Just like autumn before her, spring arrived in Riga seemingly overnight. The grass grew a vivid shade of green and flower beds erupted in colorful blooms – the speed of this change was almost dizzying! All it took was a few sunny days and a good soaking rain to wash away the last vestiges of winter. Azaleas, rhododendrons, tulips, lilacs, violets, and even cherry blossoms brightened the city’s parks one by one, a new dazzling display tempting me out each week with my camera in tow. As if Riga weren’t pretty enough already, spring comes along and gilds the lily!

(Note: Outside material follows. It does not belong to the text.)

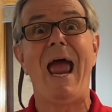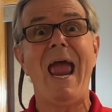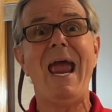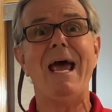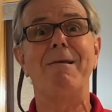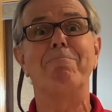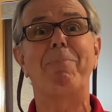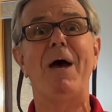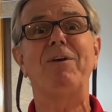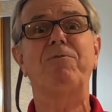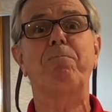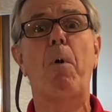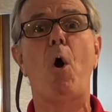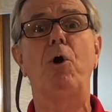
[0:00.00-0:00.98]
And
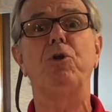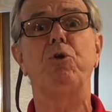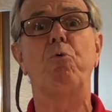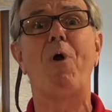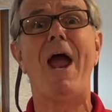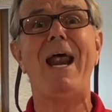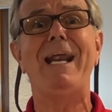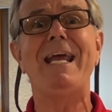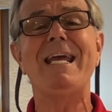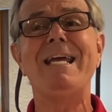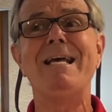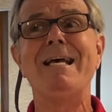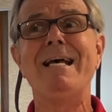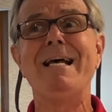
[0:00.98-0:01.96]
best part, you ready?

What better place to revel in spring’s bounty than the Riga Botanical Garden! Operated in conjunction with the University of Latvia, the 15 hectare park boasts over 6,000 plants, flowers and trees. A large greenhouse contains a rain forest habitat along with an impressive array of orchids and cacti. During the spring and summer months, the butterfly house is a fun diversion – though be warned there is a separate entrance fee (worth it) and the temperature inside exceeds 30C! In a bit of canny entrepreneurship, bottled water is for sale at the ticket booth.

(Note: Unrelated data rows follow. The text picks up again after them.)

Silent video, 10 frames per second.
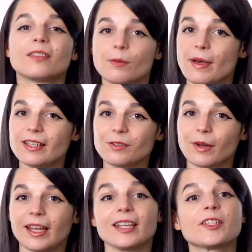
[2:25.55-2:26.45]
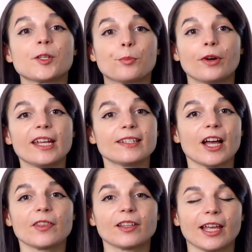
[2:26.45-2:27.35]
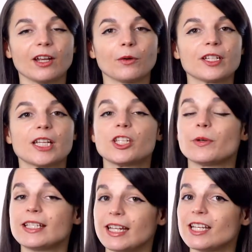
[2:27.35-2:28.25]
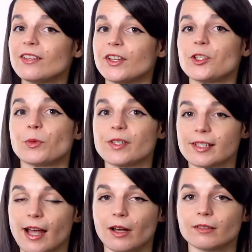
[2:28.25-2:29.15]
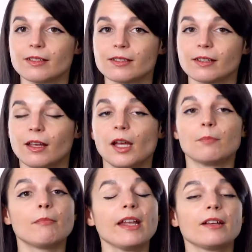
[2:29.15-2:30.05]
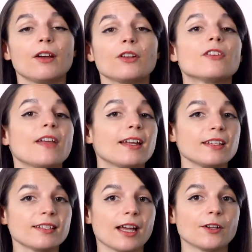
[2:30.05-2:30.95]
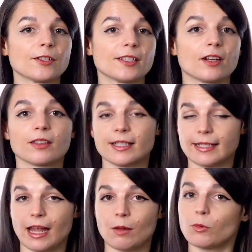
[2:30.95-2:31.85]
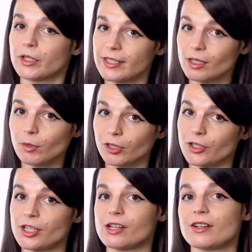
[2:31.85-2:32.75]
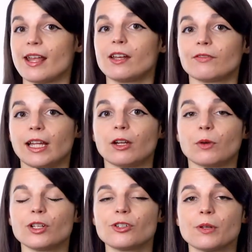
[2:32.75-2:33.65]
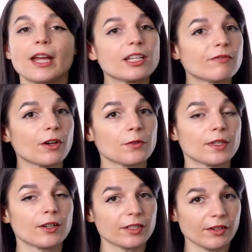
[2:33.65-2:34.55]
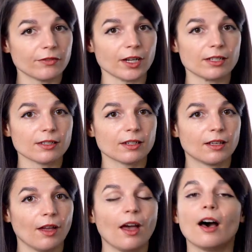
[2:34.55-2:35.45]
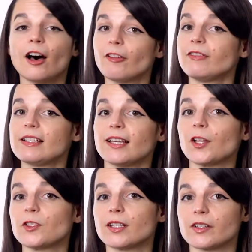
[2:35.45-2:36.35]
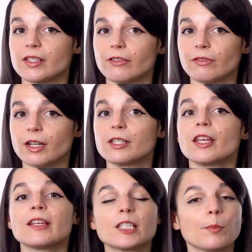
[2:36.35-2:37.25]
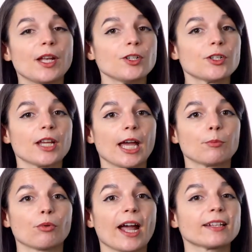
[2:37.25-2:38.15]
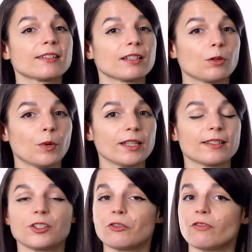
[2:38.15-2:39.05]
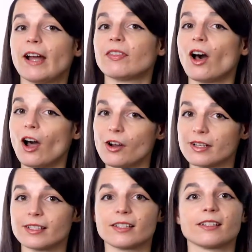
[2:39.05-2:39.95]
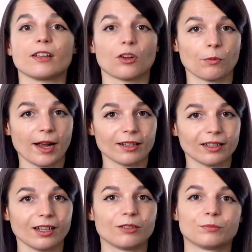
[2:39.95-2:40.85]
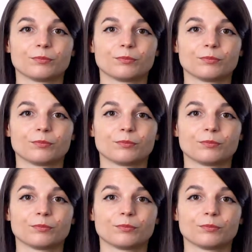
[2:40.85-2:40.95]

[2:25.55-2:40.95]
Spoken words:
The best way is to break down the language into its individual sounds. Make note of any sounds that are the same or similar to your native language and of those that are different. Of the sounds that are different, spend your time practicing the ones that you find the hardest to say correctly.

Not to be outshined by Mother Nature, Riga’s chefs got in on the action during Restaurant Week, serving up spring on a plate. Seasonal produce including artichokes, asparagus, rhubarb, and sea buckthorn livened up meats like duck and rabbit, while rye bread crumbs and fresh dairy added Latvian flair to the desserts. I partook of the specially-priced set menus at a few restaurants, with my favorites being Locale and Tinto.

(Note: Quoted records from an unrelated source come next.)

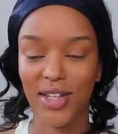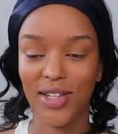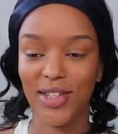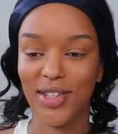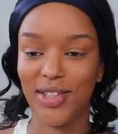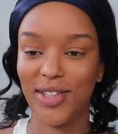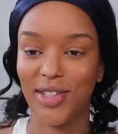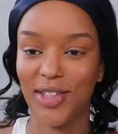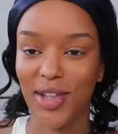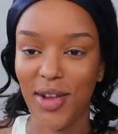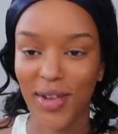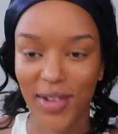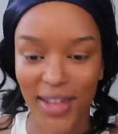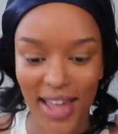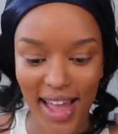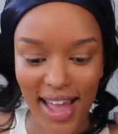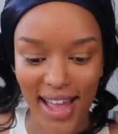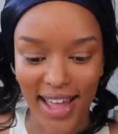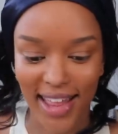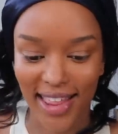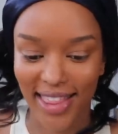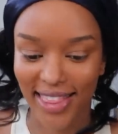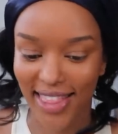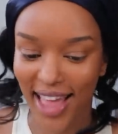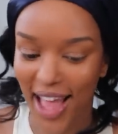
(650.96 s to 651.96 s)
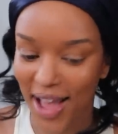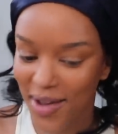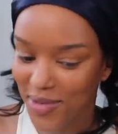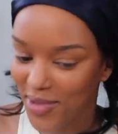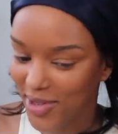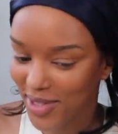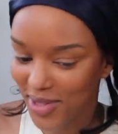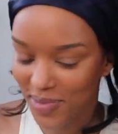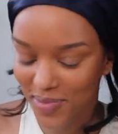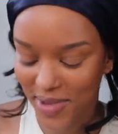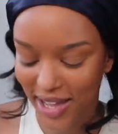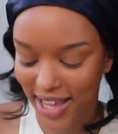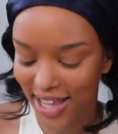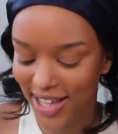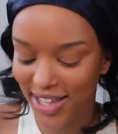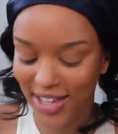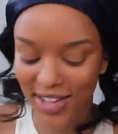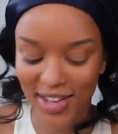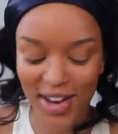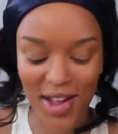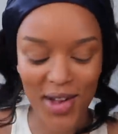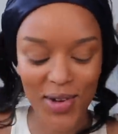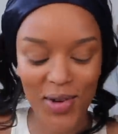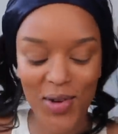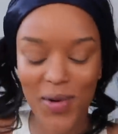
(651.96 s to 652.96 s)
So yeah, that was me,
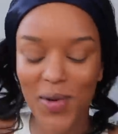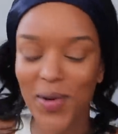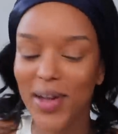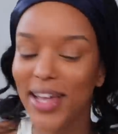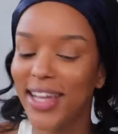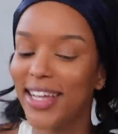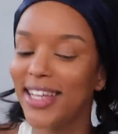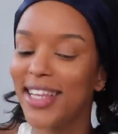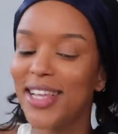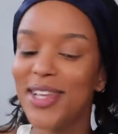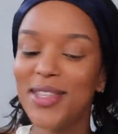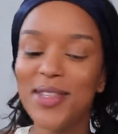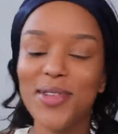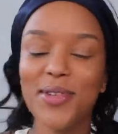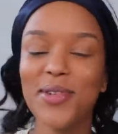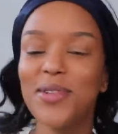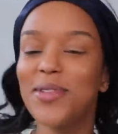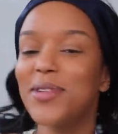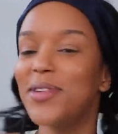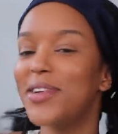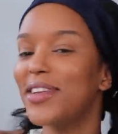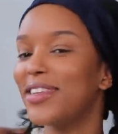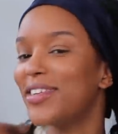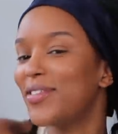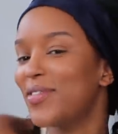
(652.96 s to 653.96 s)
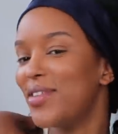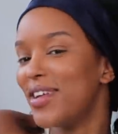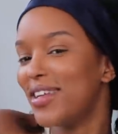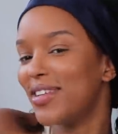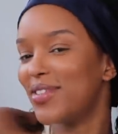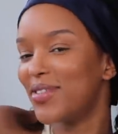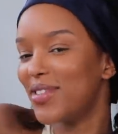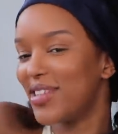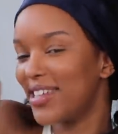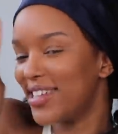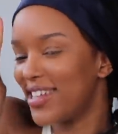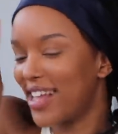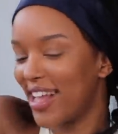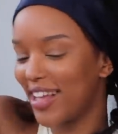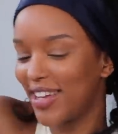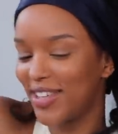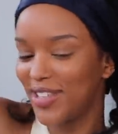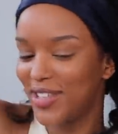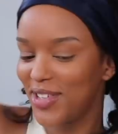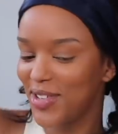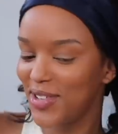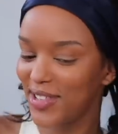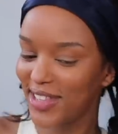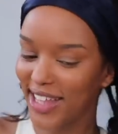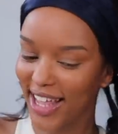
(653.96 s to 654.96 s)
you know, quick little, quick, like a
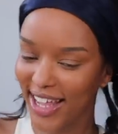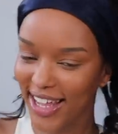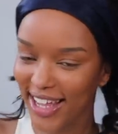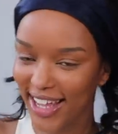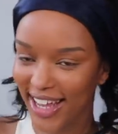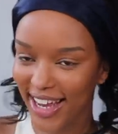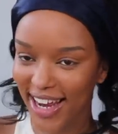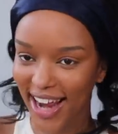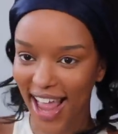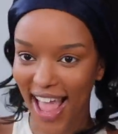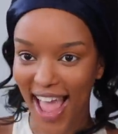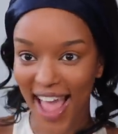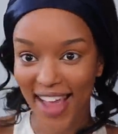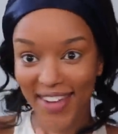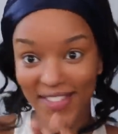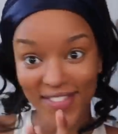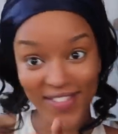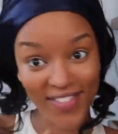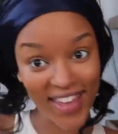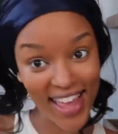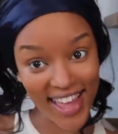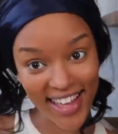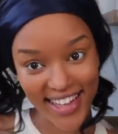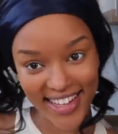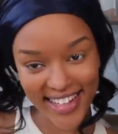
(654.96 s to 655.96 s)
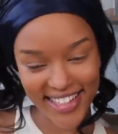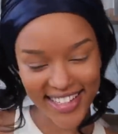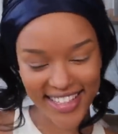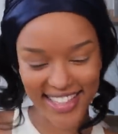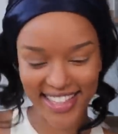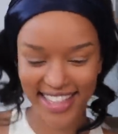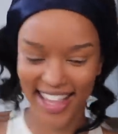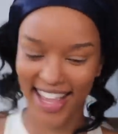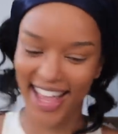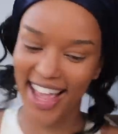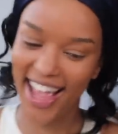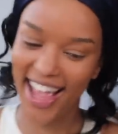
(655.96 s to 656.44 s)
two second and fix.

Always a bit of an adrenaline junkie, I jumped at the chance to enjoy views of Riga from 50 meters up with Dinner in the Sky. I went with the “Champagne in the Sky” option, which included a drink, light snack, and 20 minutes of air time. After being strapped securely to our chairs – which swiveled! – the large platform was hoisted by crane into the stratosphere and gently turned so that we could appreciate the city from a variety of angles. The fearless staff handed each guest a flute of G.H. MUMM champagne and a beautiful appetizer plate, though most of us were so busy gaping at the view and taking photos that we didn’t consume either until the way down. I’ll be eagerly awaiting this spectacle’s return to Riga next year!
Latvians seem determined to enjoy every last second of the fleeting sunshine, and nowhere was this more apparent than gada tirgus, or the annual market. Each June, virtually every handicraft maker in the country converges on the grounds of the Latvian Ethnographic Open-Air Museum, and eager shoppers turn out in droves. Pottery, rugs, iron works, wooden furniture, beeswax candles, sausages and cured meats, wicker baskets, mittens, fresh cheese, wool sweaters, children’s toys…the list goes on and on. If I hadn’t been worried about getting my purchases home on the bus, I would have been tempted to buy one of everything!
The weekend before gada tirgus, Riga hosted the 5th annual Latvian Beer Fest in the centrally located Vermanes Park. With over two dozen breweries represented, it’s the largest festival of its kind in the Baltics.
The unofficial start of the spring season coincided with the celebration of Latvia’s Restoration of Independence. On May 4, 1990, Latvia broke free from the crumbling Soviet Union and reestablished itself as a free democratic republic. Because 2015 marked the 25th anniversary of this momentous occasion, Riga threw one heck of a party! Marching bands from cities around Latvia performed in front of the Freedom Monument before a formal ceremony featuring a steady stream of Latvian political leaders, members of the military, foreign dignitaries, and distinguished guests. Everyone laid flowers at the monument’s base and filled in a “flower map” of Latvia.
How have you enjoyed spring in your part of the world?